Cody Pendant has asked for the wisdom of the Perl Monks concerning the following question:

I know the beauty of Perl modules is that I should be able to edit them to suit my purposes, and of course I should write to the author (in this case Brian D Foy) and ask him for an update to the code, but right now, can I get a witness, I mean, can I get a hand adding one more sub to SimpleLinkExtor so that I can use it to grab remote script files. The tag is <SCRIPT> and the attribute is SRC and I swear, I've tried, I just can't figure out where to start...


($_='kkvvttuubbooppuuiiffssqqffssmmiibbddllffss')
=~y~b-v~a-z~s; print

Replies are listed 'Best First'.
Re: Who wants to help me adjust LinkExtor::Simple?
by tachyon (Chancellor) on Jun 15, 2004 at 06:01 UTC

    Add this line:

    script tag

    to %AUTO_METHODS hash and it should work. (untested)

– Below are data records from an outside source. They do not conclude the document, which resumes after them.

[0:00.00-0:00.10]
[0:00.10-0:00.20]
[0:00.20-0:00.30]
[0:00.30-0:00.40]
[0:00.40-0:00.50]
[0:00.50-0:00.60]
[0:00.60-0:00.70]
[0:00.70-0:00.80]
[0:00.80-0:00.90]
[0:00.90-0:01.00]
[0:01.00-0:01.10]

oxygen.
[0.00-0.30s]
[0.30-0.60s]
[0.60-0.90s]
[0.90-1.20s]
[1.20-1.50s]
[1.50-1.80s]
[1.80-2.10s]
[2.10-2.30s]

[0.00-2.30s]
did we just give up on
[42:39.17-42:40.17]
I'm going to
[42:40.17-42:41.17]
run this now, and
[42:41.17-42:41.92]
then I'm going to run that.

    %AUTO_METHODS = qw( background attribute href attribute src attribute a tag area tag base tag body tag img tag frame tag script tag );

    cheers

    tachyon

      HTML::SimpleLinkExtor 1.05, just released, contains this addition. I also included a note in the docs to tell people that they can do this while they wait for me to upload a fix.
      Tachyon, you're a legend. It works! Thanks so much. Five seconds with pico and I'm ready to go. Great stuff.


      ($_='kkvvttuubbooppuuiiffssqqffssmmiibbddllffss')
      =~y~b-v~a-z~s; print
Re: Who wants to help me adjust LinkExtor::Simple?
by PodMaster (Abbot) on Jun 15, 2004 at 05:56 UTC
    The tag is <SCRIPT> and the attribute is SRC and I swear, I've tried, I just can't figure out where to start...
    You start by reading the source, and showing us what you tried :)

    I would just use HTML::LinkExtractor. The interface is a tad different, but it has a better support for "links."

    On the other hand, looking at the HTML::SimpleLinkExtor source I can see that it's using HTML::LinkExtor which decides what constitutes a link via %HTML::Tagset::linkElements.

    update: Hmm, it looks like %HTML::Tagset::linkElements already has script/src in there, so I'd suggest you show the html and the perl that's not working out for you.

    MJD says "you can't just make shit up and expect the computer to know what you mean, retardo!"
    I run a Win32 PPM repository for perl 5.6.x and 5.8.x -- I take requests (README).
    ** The third rule of perl club is a statement of fact: pod is sexy.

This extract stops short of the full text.